▶ [Data for this exercise]
--------

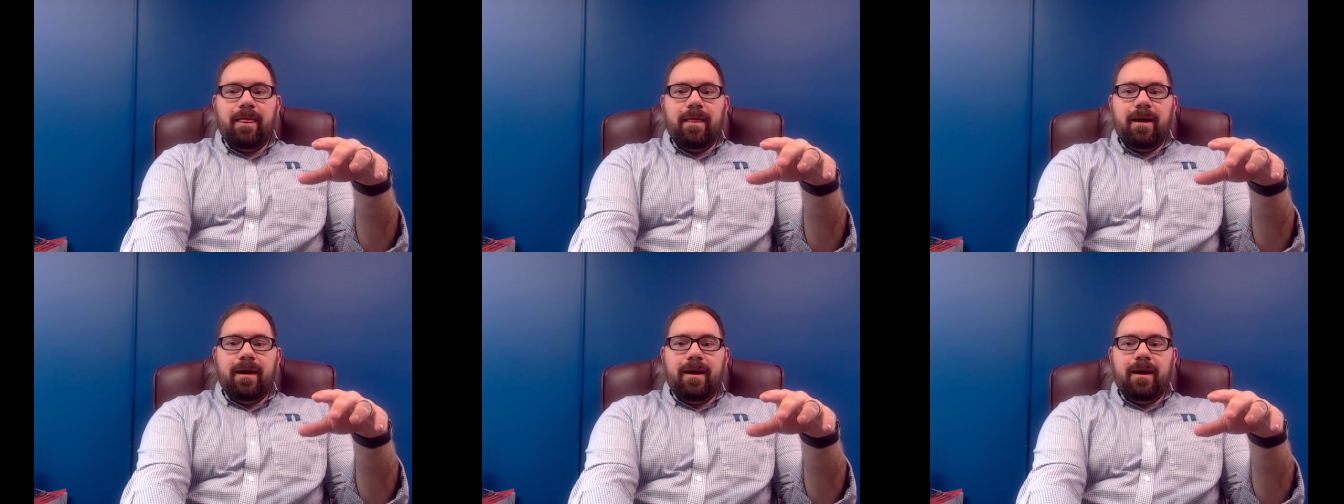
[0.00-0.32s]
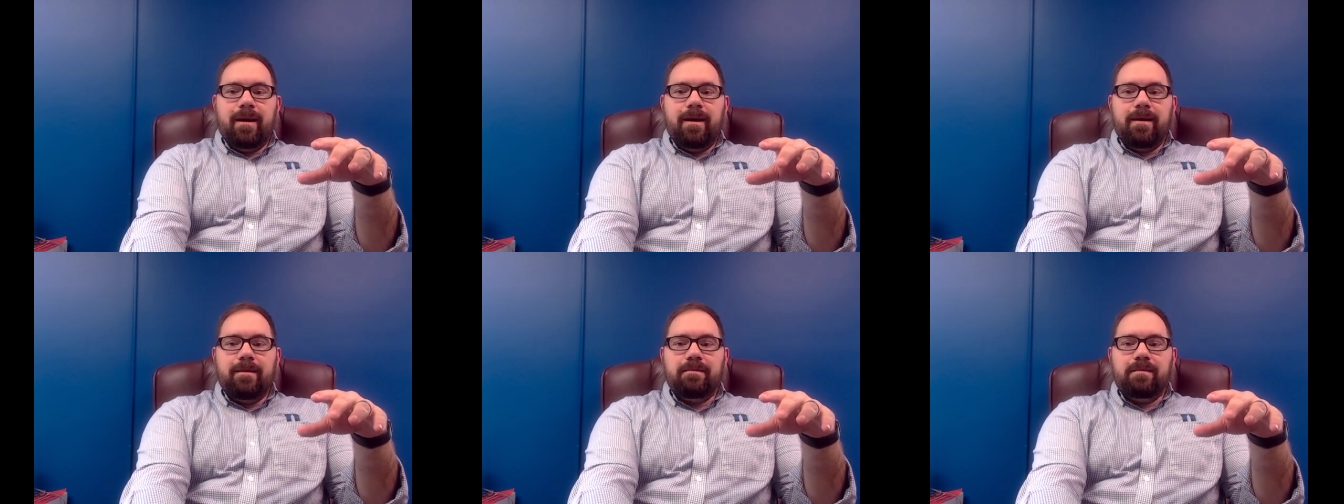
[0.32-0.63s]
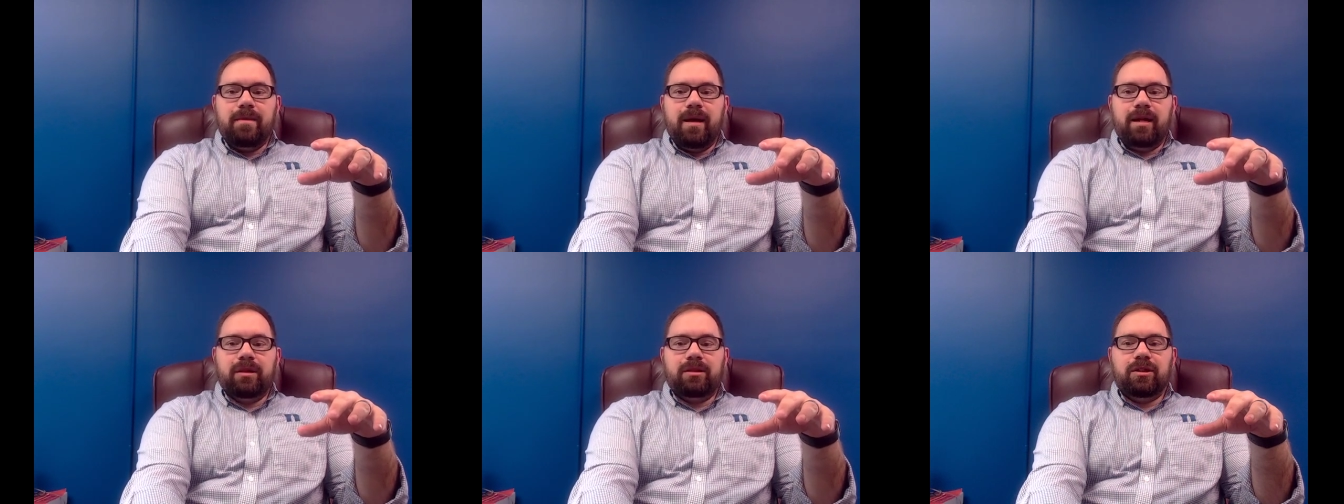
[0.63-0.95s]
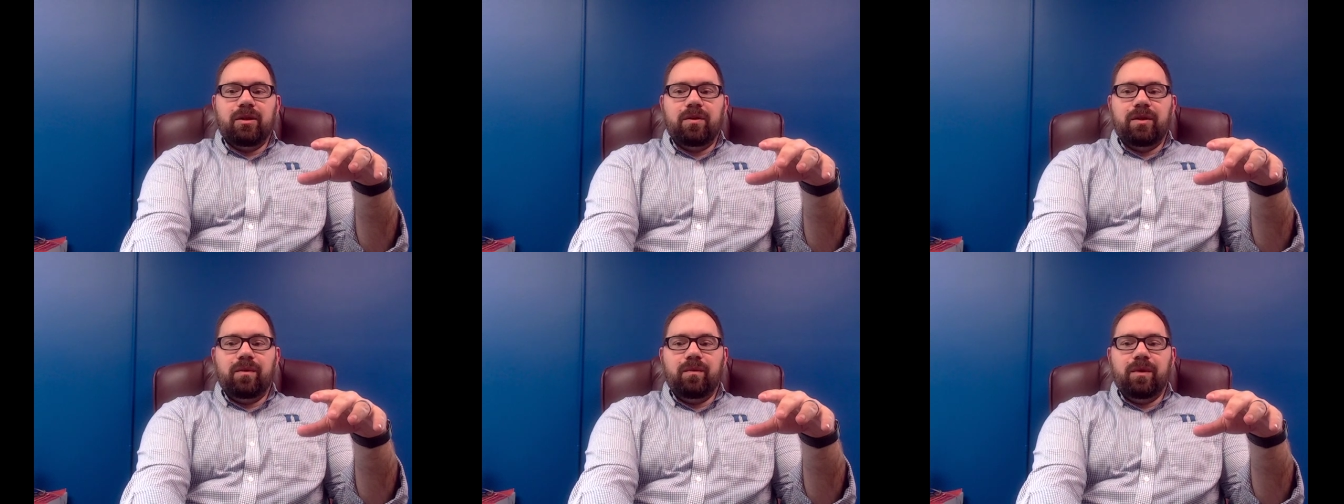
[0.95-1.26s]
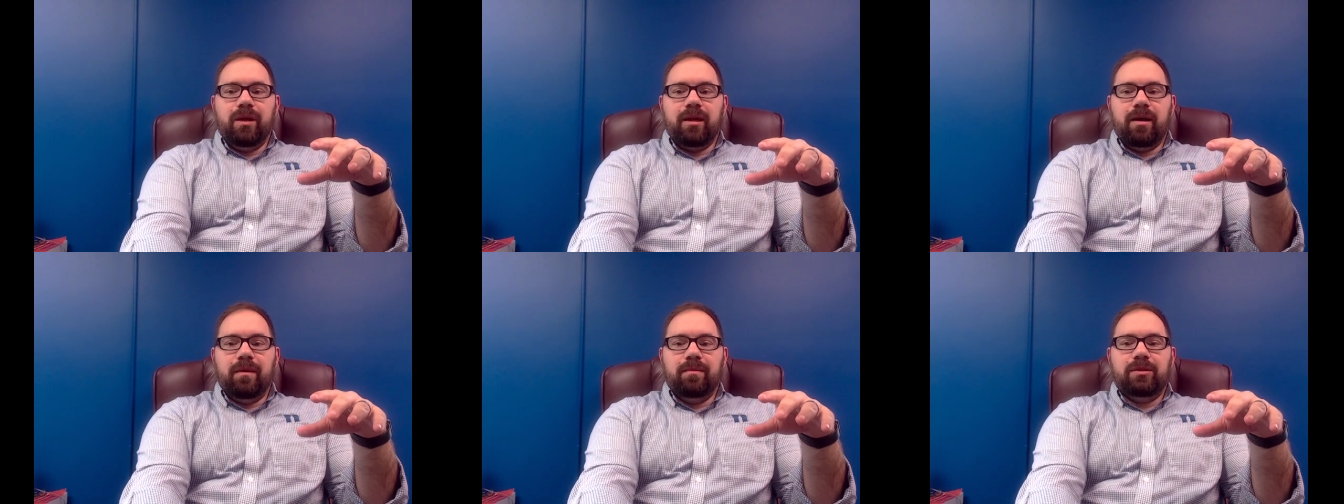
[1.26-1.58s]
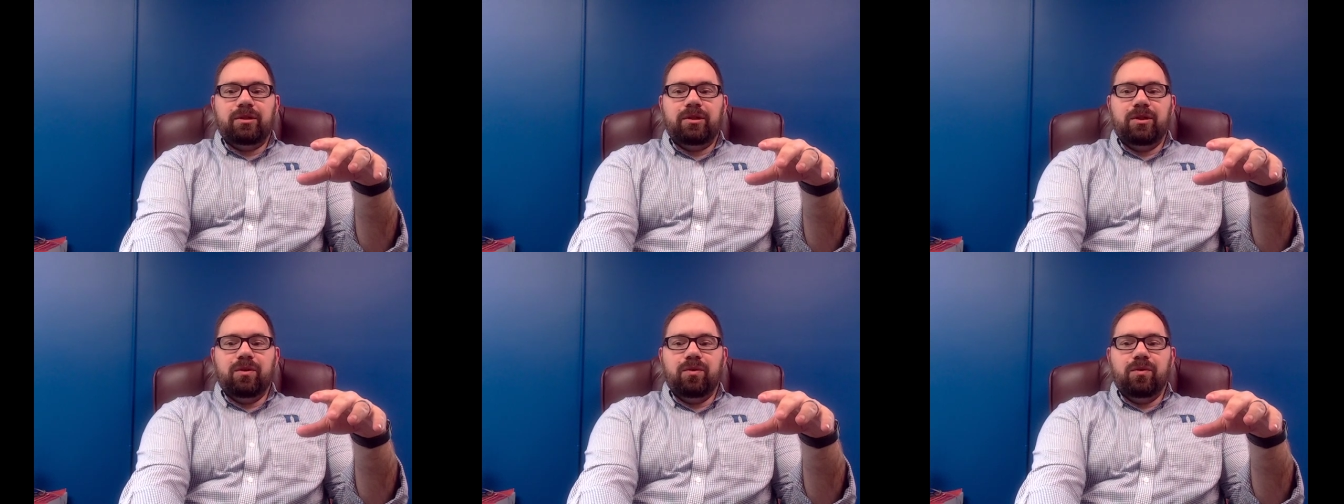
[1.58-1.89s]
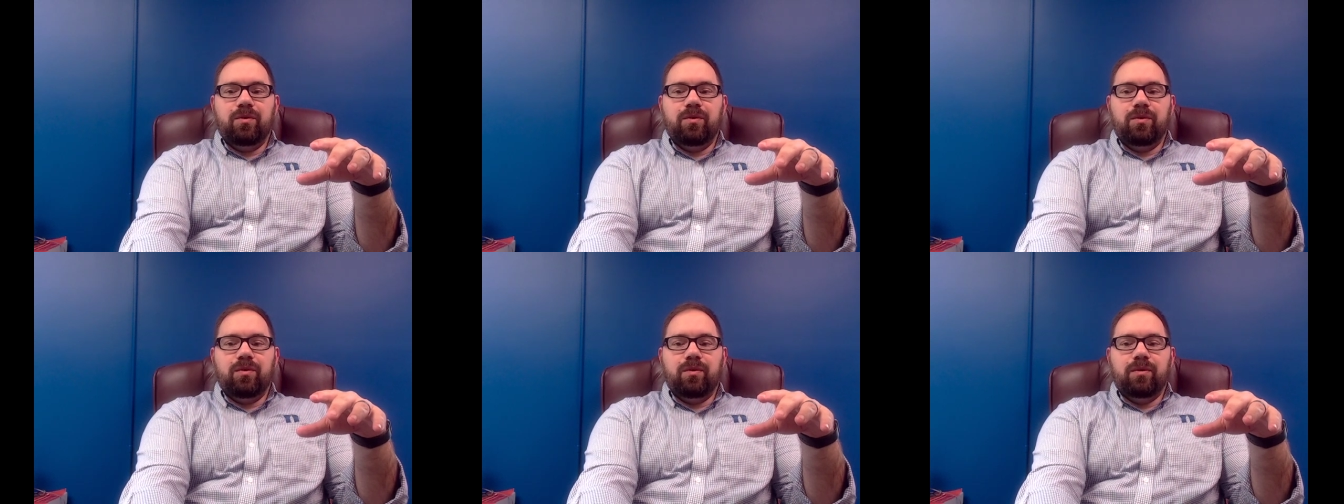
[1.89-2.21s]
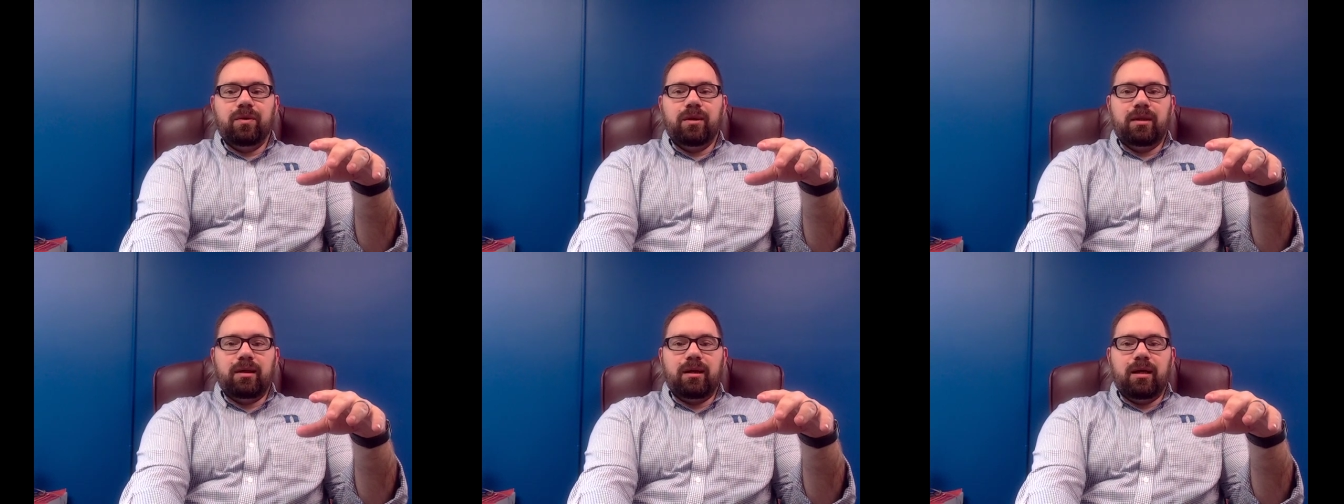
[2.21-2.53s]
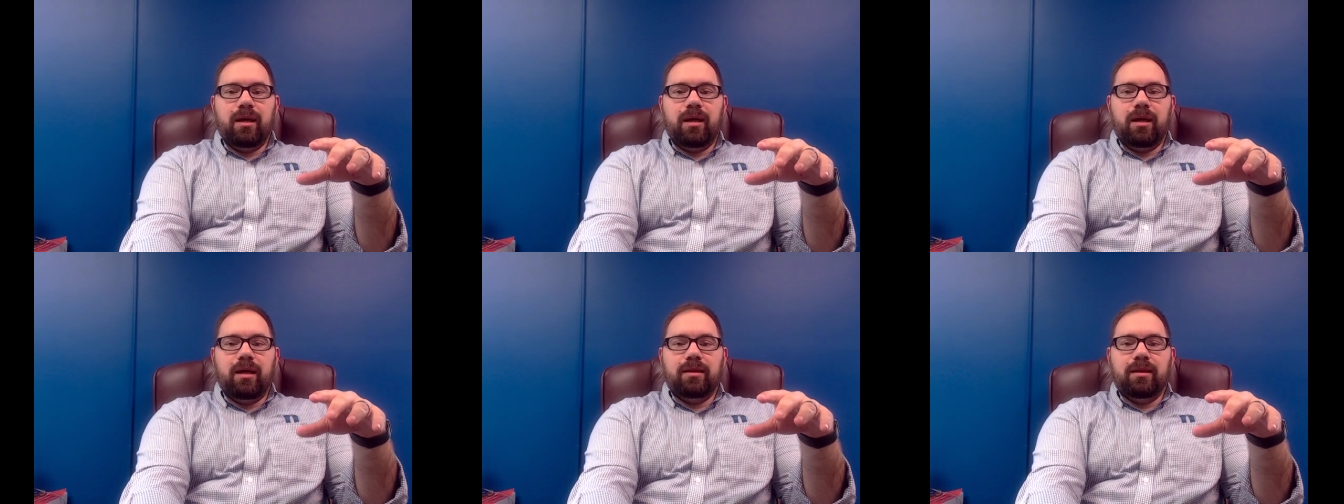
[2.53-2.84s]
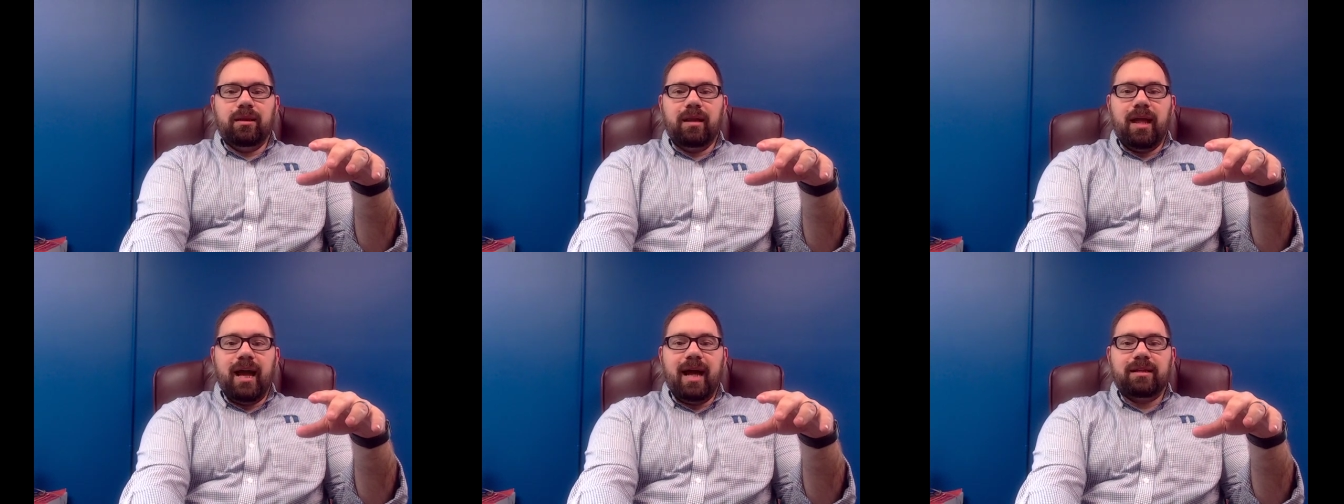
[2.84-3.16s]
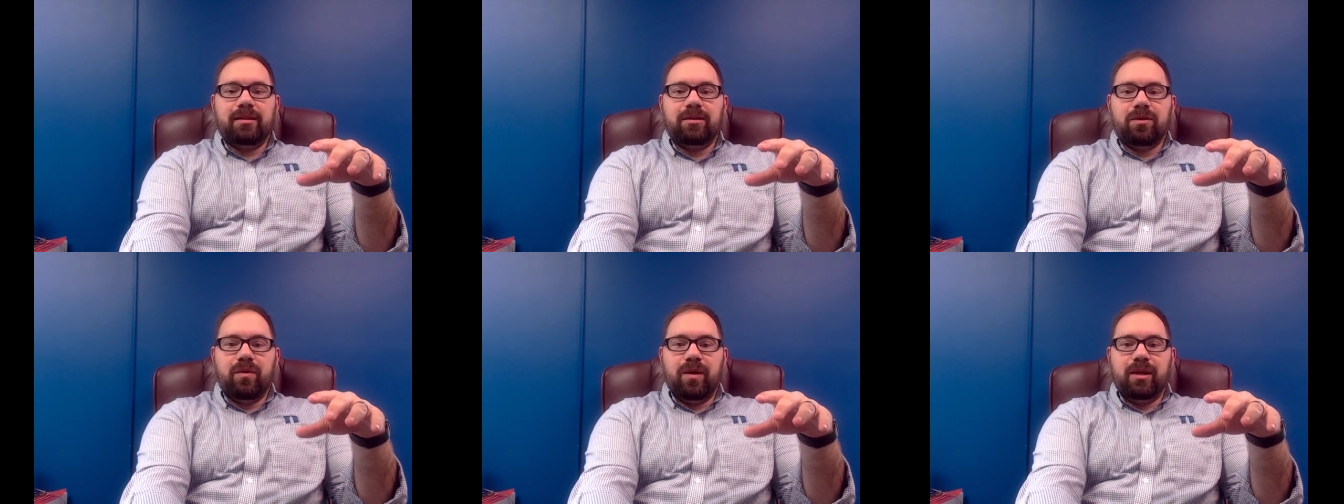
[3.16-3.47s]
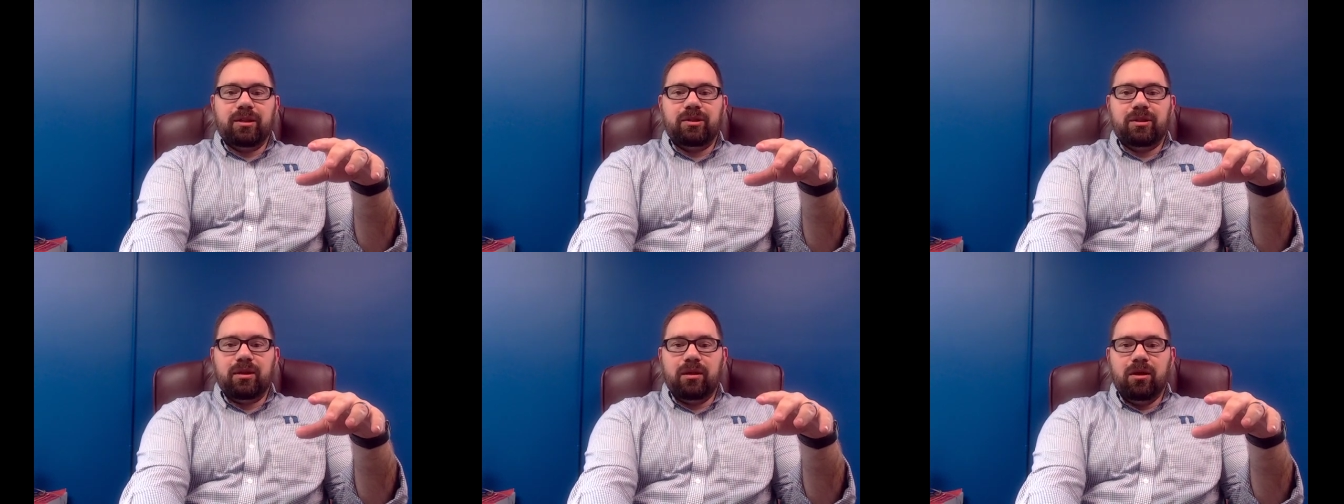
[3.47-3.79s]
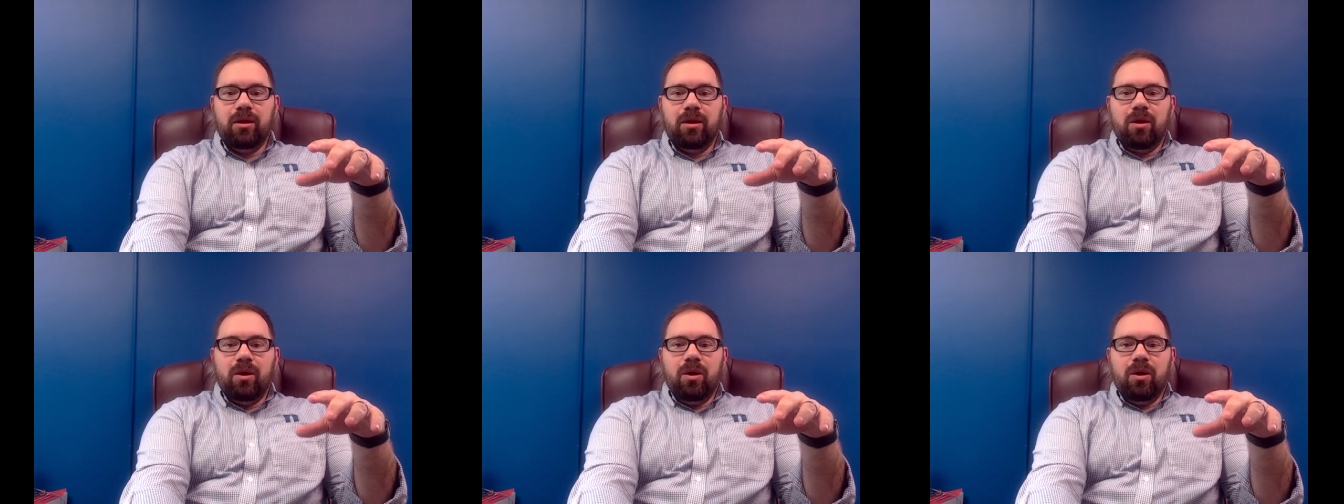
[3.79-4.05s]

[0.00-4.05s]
And so then we come to the last question.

--------

▶ [What is needed] I need the lines from the one containing "[0.32-0.63s]" through the end of the records retyped exactly, with the pictures left out.

▶ [Written solution]
[0.32-0.63s]
[0.63-0.95s]
[0.95-1.26s]
[1.26-1.58s]
[1.58-1.89s]
[1.89-2.21s]
[2.21-2.53s]
[2.53-2.84s]
[2.84-3.16s]
[3.16-3.47s]
[3.47-3.79s]
[3.79-4.05s]

[0.00-4.05s]
And so then we come to the last question.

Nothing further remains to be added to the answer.